The crowds along South Street looked a lot like the crowds other South Street events: White, middle class, relatively well off and fairly fit. Attracting a diverse crowd to any event can be difficult. Distance and cultural perceptions about who an event “is for” only add to the difficulty. The city said it spent $16,300 advertising the event on WURD, on bus shelters, and in area newspapers including the Inquirer, Daily News, and Philadelphia Tribune. Those ads deliberately avoided the term “festival”, and Tolson pointedly and repeatedly said Philly Free Streets “was not a festival”. The term can conjure up images of white millennials cavorting under tents and waiting in line for $9 Korean tacos from a food truck.

By a similar token, singular outdoor athletic events tend to attract the already active. Philadelphia has the highest rates of diabetes and hypertension among large U.S. cities. The city hoped that by offering a chance to walk, run, or ride along a car-free 10-mile route—the kind of opportunity usually only available to already fit runners who signed up for a race—might lower the barriers to physical activity that Saturday. The city also lined the route with dozens of exercise classes and boot camps—chances for people to try yoga or zumba for the first time. But from watching the zumba dancers expertly reenact Michael Jackson’s iconic moves from “Thriller” and the yogis demonstrating moves far more complicated than downward dog, it appeared that the those drawn to these exercise classes were already comfortable public displays of physical fitness.
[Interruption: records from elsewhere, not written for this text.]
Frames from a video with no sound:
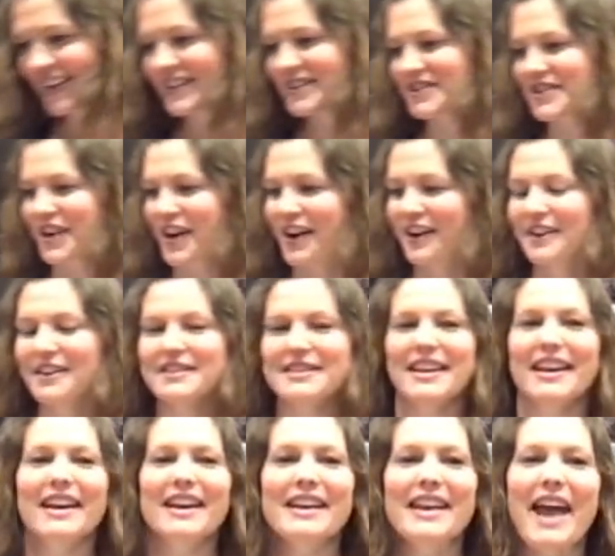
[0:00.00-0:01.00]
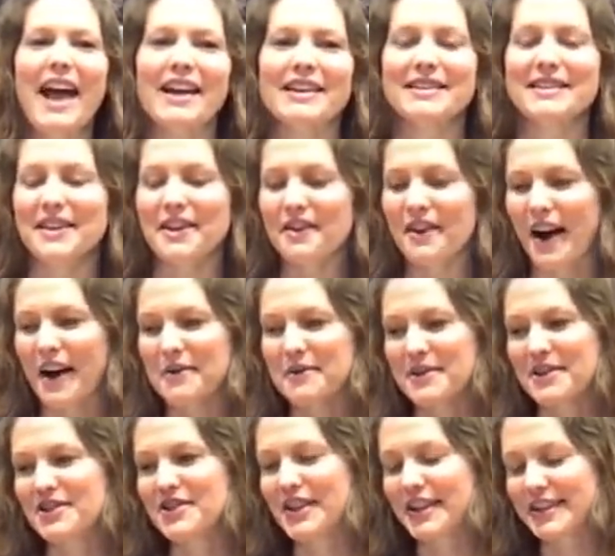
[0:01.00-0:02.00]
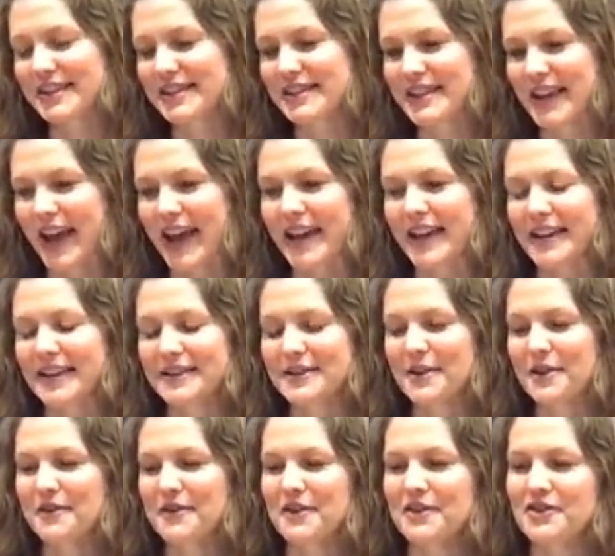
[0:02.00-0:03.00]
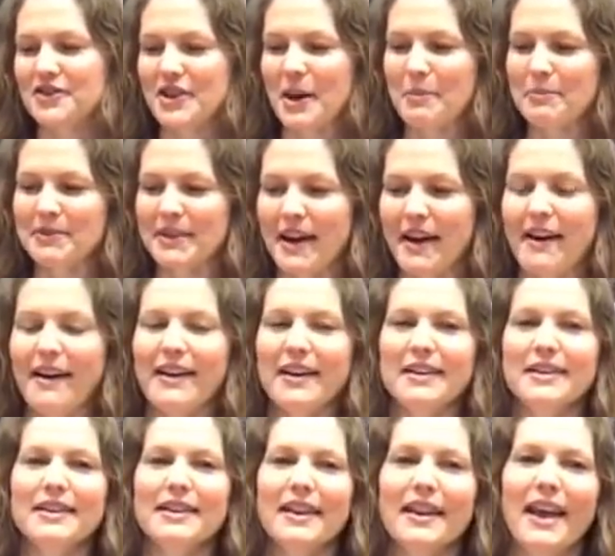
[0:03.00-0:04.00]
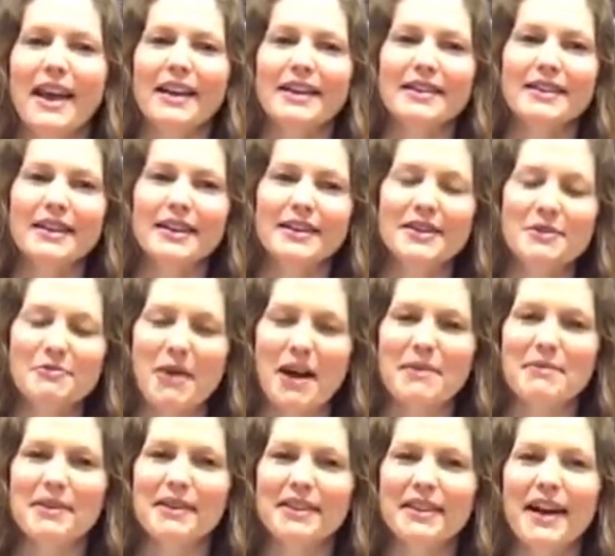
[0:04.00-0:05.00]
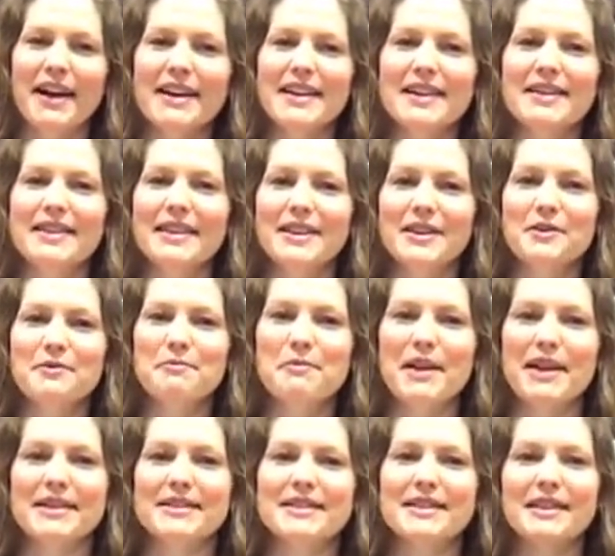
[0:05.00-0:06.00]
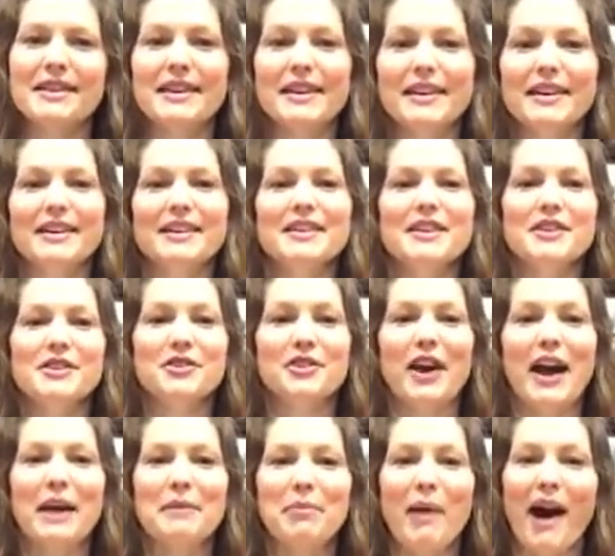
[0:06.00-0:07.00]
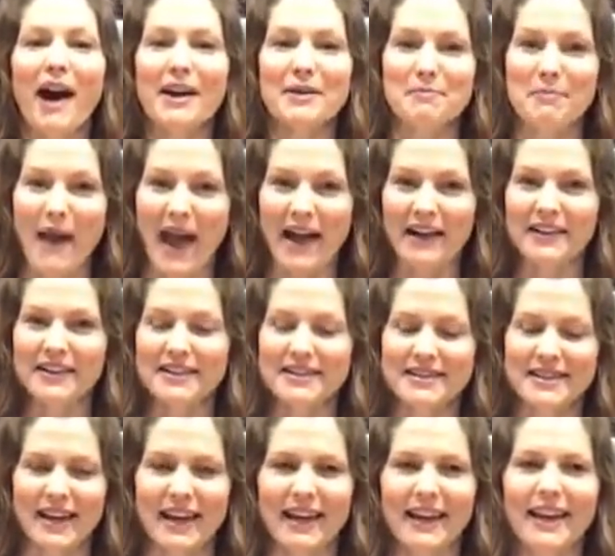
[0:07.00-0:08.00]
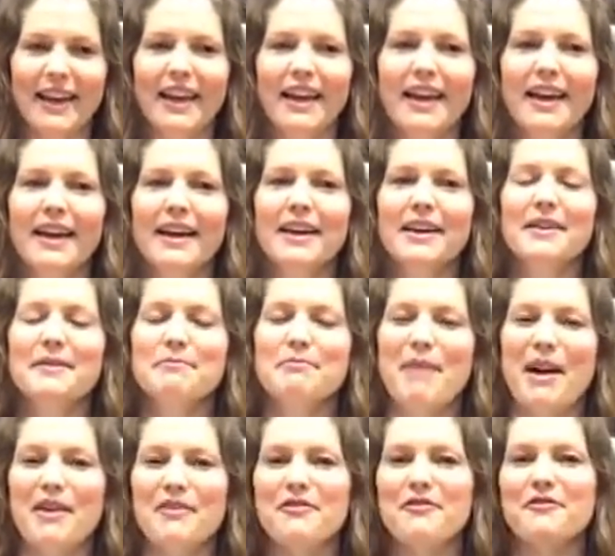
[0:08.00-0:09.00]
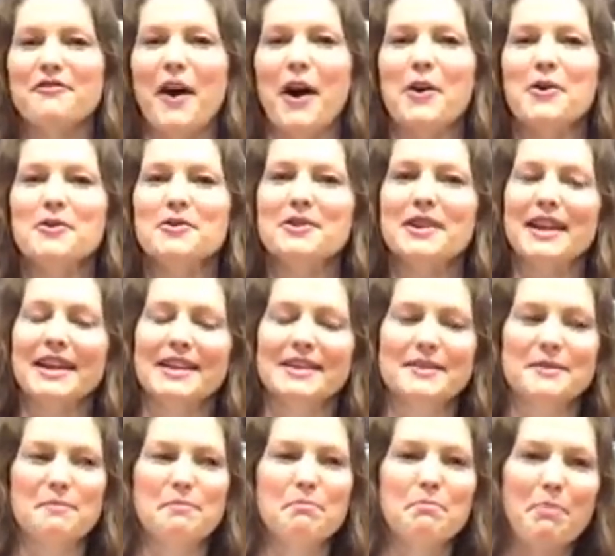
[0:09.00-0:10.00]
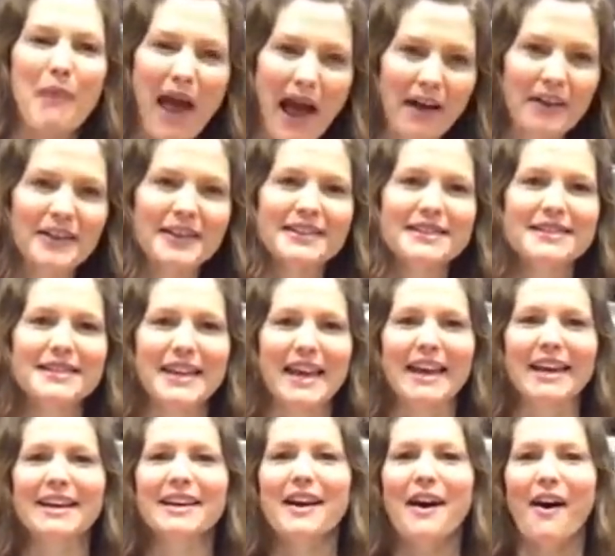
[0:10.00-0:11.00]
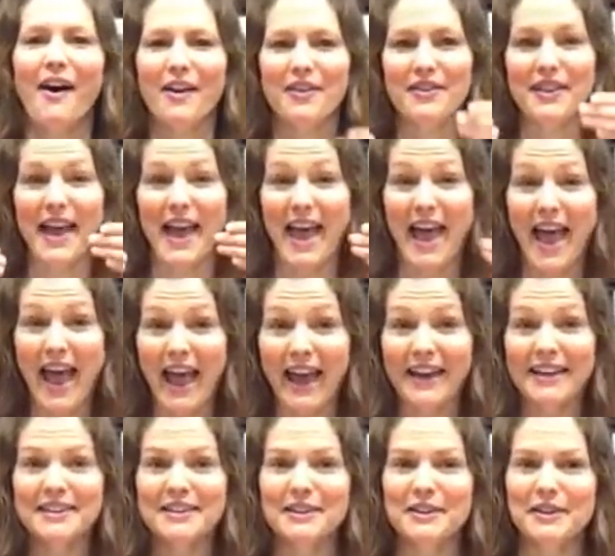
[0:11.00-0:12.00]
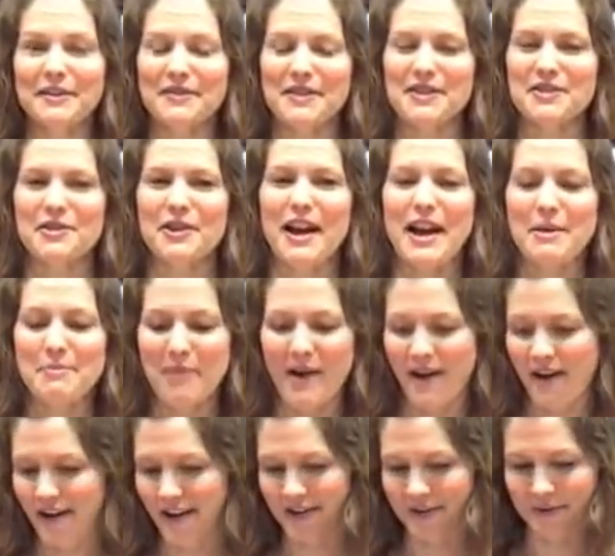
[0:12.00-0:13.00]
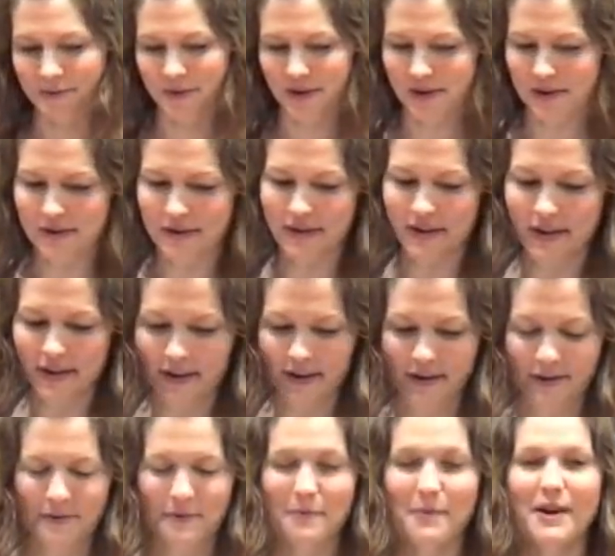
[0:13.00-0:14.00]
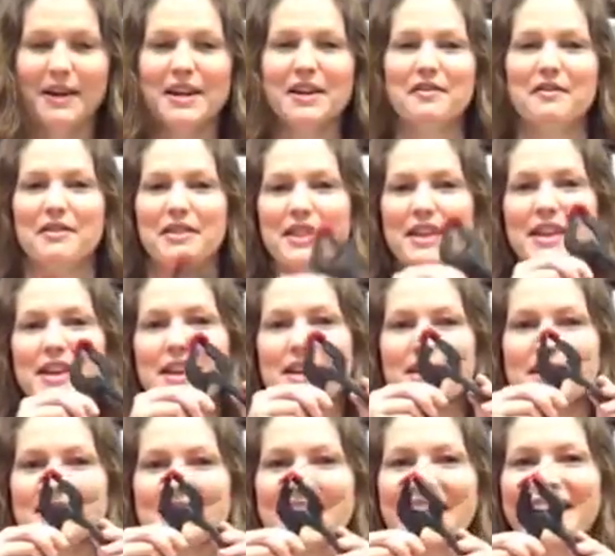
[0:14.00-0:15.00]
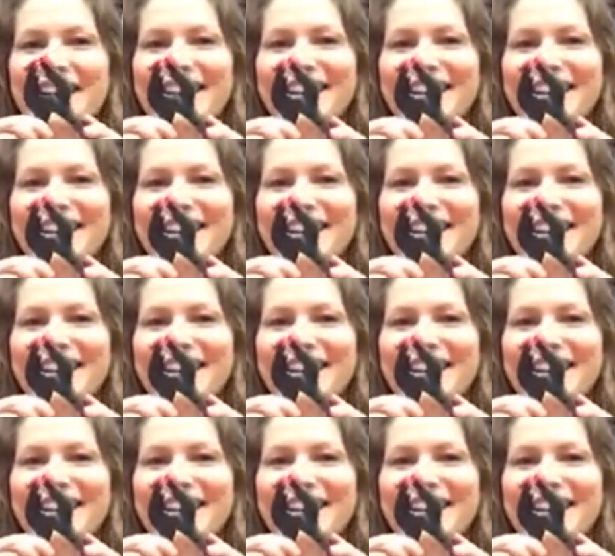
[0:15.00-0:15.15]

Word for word: Charles, yeah. So I was just saying. So if you jumped on, and you might be lucky that you missed the tripod balancing. My phone is balancing on the handle of the tripod with one of these.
The city conducted surveys of both businesses and participants, aided by the Delaware Valley Regional Planning Commission, which put out traffic counters along the route. Open Streets PHL* conducted its own surveys as well. Those surveys may show a wider, more diverse group of participants than PlanPhilly spoke with or encountered along the length of South Street. The surveys may be better able to show whether a single event successfully prompted less active residents to exercise, or to convince shoppers to visit a neighborhood’s businesses that they’ve never been to before.
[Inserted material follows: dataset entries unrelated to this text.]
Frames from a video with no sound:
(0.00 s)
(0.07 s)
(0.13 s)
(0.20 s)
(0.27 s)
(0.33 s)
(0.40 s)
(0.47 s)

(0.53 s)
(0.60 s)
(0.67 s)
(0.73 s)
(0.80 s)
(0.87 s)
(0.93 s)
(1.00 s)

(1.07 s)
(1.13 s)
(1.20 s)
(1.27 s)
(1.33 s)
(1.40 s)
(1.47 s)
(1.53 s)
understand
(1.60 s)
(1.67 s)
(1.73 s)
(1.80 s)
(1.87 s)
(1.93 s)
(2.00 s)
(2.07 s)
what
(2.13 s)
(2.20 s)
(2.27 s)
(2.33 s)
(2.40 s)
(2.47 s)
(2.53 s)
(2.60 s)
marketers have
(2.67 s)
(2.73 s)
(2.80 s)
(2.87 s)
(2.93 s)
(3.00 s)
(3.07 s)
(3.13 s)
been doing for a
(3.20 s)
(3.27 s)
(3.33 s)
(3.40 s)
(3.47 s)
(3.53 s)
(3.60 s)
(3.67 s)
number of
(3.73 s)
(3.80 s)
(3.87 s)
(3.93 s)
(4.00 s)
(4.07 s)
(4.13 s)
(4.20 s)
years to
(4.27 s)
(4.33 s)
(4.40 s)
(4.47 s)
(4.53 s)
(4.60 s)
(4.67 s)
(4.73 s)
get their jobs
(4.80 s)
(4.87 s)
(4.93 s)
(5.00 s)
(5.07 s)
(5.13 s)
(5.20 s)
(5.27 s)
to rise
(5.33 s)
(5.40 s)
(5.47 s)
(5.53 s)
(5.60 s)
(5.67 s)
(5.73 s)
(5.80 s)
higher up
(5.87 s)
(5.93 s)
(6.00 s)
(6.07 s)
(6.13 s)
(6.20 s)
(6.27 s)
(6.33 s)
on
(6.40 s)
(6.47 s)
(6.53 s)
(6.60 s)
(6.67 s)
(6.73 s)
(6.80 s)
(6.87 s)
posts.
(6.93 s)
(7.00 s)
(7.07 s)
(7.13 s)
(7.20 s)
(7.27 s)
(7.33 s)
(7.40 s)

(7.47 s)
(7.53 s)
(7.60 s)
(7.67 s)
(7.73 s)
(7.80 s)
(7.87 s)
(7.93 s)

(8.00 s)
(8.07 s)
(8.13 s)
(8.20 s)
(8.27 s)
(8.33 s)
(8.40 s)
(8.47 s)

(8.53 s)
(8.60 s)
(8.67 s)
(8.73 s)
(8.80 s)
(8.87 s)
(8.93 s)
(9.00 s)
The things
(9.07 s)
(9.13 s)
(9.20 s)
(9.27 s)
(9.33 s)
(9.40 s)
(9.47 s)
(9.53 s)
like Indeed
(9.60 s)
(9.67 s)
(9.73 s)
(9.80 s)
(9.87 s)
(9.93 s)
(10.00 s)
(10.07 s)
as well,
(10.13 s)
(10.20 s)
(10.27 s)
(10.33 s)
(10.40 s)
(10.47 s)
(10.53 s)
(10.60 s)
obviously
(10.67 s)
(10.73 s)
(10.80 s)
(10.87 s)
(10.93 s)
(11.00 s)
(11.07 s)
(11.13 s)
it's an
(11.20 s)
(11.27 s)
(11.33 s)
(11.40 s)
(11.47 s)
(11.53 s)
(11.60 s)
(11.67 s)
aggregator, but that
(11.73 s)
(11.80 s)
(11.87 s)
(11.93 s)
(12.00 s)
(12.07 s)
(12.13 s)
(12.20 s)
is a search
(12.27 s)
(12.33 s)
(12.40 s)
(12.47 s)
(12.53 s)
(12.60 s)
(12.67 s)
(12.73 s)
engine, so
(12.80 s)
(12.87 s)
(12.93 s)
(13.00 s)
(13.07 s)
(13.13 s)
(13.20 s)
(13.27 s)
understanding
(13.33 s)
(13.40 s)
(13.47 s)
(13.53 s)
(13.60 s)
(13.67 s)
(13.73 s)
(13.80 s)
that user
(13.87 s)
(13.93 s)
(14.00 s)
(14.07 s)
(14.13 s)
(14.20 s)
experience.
That the city seemed to fall short of its stated goals around public health and connectivity didn’t seem to bother the walkers and cyclists who partook on Saturday: To a person, they offered high praise for the Philly Free Streets and the city.

“It’s great, because it feels like community,” said Diane Gibfried, who biked down with her husband from Belmont Hills in Montgomery County. They loved the event, and said they couldn’t wait for the next one.  Still, there were some things she would change. “I do find it difficult to navigate around the little people,” said Gibfried, meaning the numerous children. And: “I just wish it lasted longer.”

Gibfried wasn’t alone in wanting longer hours. The event’s short duration — just from 8 am to 1 pm — was nearly universally panned by the participants, who just seemed to want more of it: longer hours, more streets, and just more Free Streets days.

Tolson said that the city was already looking to do another one next year. Open Streets PHL, which advocated for the event after the Pope’s visit shut down a wide swath of Center City to traffic last fall, say they want multiple road closures next year.

Disclosure: PlanPhilly’s former engagement editor, Jon Geeting, serves on the Open Streets PHL team as a communications officer.